*REQUIREMENT*
Please show every line from the entries that carries the word "Transcript".

Saved entries
• • • • •

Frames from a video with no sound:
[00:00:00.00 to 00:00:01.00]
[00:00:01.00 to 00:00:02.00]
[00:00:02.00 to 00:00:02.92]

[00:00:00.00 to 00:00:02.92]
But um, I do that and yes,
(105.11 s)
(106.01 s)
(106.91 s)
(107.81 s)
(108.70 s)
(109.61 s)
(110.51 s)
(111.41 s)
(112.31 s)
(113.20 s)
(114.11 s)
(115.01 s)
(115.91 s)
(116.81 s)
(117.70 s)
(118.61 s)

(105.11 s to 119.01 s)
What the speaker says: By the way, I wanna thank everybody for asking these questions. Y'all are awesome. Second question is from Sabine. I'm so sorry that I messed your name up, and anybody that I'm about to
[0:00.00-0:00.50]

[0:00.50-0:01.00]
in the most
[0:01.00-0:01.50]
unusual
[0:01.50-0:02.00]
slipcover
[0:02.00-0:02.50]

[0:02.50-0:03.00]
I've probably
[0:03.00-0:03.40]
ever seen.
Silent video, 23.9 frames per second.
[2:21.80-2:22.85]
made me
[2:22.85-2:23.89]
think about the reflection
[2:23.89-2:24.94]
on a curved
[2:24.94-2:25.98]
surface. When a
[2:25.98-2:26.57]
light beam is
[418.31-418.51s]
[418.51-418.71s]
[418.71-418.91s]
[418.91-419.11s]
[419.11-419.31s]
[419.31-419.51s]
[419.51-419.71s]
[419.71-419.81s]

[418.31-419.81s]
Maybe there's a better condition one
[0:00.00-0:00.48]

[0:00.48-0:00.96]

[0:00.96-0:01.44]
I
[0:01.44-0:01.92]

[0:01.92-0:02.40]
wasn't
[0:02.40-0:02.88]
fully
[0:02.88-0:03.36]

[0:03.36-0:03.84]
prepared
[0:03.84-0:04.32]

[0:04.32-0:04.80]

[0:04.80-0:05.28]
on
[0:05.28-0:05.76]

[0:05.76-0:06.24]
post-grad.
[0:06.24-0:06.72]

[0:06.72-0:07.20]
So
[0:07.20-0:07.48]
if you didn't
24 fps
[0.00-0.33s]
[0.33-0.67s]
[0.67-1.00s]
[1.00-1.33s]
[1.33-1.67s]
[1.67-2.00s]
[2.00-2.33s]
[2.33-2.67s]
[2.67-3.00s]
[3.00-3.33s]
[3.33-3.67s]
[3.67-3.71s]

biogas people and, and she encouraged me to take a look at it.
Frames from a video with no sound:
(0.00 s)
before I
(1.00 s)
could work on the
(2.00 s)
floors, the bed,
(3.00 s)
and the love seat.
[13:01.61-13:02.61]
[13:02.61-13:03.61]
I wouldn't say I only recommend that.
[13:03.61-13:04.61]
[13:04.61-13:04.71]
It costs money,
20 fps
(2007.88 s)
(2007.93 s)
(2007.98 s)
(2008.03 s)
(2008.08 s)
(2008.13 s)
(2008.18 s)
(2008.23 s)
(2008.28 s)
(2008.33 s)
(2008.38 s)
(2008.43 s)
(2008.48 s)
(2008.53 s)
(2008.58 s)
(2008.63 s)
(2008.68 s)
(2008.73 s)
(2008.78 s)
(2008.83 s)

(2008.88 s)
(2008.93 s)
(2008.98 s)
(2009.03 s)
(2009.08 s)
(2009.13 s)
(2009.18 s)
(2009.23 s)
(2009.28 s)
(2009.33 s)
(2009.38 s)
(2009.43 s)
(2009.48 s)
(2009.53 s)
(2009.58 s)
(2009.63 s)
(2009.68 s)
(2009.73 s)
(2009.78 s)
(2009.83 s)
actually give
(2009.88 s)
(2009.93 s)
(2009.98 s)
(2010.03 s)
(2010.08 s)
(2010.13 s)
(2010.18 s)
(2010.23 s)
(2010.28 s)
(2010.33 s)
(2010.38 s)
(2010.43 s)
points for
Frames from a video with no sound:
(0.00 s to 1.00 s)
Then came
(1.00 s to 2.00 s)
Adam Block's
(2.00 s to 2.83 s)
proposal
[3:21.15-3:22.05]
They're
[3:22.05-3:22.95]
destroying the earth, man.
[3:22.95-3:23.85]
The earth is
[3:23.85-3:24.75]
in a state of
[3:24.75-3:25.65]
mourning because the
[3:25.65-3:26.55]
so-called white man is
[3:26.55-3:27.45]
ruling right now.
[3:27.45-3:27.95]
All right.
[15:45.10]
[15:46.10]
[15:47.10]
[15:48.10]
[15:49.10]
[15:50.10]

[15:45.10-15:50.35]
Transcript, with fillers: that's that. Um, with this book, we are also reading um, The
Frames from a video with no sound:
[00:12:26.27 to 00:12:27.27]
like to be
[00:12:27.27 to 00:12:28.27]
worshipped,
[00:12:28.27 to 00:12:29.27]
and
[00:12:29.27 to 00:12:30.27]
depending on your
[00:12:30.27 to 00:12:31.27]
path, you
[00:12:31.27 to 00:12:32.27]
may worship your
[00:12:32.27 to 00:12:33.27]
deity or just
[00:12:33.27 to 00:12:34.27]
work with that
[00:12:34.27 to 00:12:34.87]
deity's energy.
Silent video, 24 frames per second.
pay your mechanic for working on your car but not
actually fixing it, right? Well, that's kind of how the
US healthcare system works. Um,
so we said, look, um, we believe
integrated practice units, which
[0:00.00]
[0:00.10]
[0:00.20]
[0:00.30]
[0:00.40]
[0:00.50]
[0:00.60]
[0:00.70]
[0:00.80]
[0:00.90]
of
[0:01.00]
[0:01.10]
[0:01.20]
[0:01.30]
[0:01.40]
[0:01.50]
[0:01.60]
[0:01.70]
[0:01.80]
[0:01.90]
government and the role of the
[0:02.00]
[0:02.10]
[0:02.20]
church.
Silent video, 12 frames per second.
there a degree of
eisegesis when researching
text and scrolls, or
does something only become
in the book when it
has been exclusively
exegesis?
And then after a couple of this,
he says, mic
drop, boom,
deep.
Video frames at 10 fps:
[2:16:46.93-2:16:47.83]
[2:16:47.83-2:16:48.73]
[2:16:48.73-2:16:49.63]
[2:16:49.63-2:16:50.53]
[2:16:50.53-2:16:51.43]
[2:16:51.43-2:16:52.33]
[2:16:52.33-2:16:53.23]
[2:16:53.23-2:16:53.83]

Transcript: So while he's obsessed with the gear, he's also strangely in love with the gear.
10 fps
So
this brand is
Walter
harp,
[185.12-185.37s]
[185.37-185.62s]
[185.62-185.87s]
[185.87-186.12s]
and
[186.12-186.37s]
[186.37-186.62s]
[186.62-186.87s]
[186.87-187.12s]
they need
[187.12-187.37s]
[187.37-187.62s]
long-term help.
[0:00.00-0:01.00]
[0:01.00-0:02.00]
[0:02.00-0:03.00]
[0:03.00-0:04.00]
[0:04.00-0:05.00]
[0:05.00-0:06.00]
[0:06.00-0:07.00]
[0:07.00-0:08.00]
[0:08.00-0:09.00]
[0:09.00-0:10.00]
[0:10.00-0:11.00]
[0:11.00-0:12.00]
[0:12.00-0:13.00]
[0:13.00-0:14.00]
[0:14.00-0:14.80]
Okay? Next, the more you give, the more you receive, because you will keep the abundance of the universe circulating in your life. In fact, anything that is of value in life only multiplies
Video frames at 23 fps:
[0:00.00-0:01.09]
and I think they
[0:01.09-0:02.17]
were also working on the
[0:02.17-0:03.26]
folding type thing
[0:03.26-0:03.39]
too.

• • • • •

*ANSWER SECTION*
Transcript, with fillers: that's that. Um, with this book, we are also reading um, The
Transcript: So while he's obsessed with the gear, he's also strangely in love with the gear.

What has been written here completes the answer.